◆ Exercise brief: Output the whole listing exactly, with no pictures.

═══

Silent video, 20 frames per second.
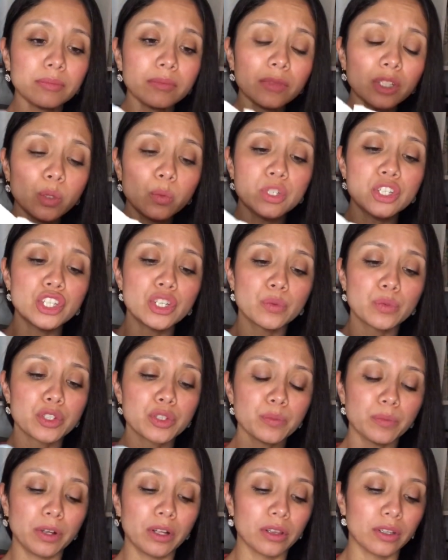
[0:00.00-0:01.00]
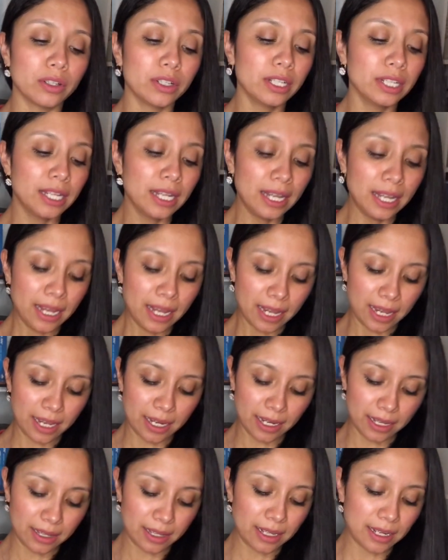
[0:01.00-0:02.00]
when she was smaller, and
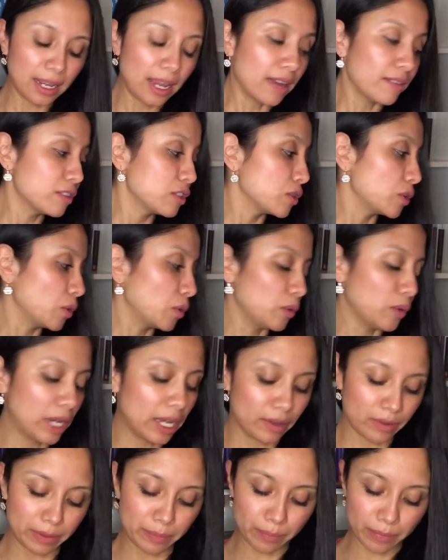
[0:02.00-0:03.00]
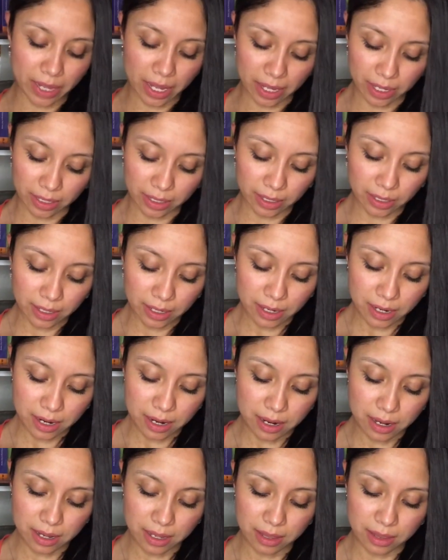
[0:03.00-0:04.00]
I didn't have to go out and buy
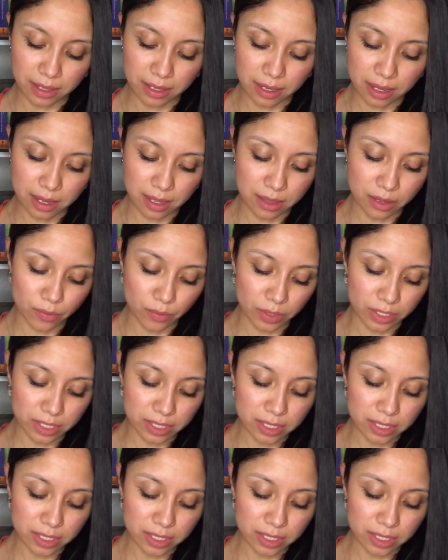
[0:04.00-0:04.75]
the other ones.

═══

◆ Written answer:
Silent video, 20 frames per second.
[0:00.00-0:01.00]
[0:01.00-0:02.00]
when she was smaller, and
[0:02.00-0:03.00]
[0:03.00-0:04.00]
I didn't have to go out and buy
[0:04.00-0:04.75]
the other ones.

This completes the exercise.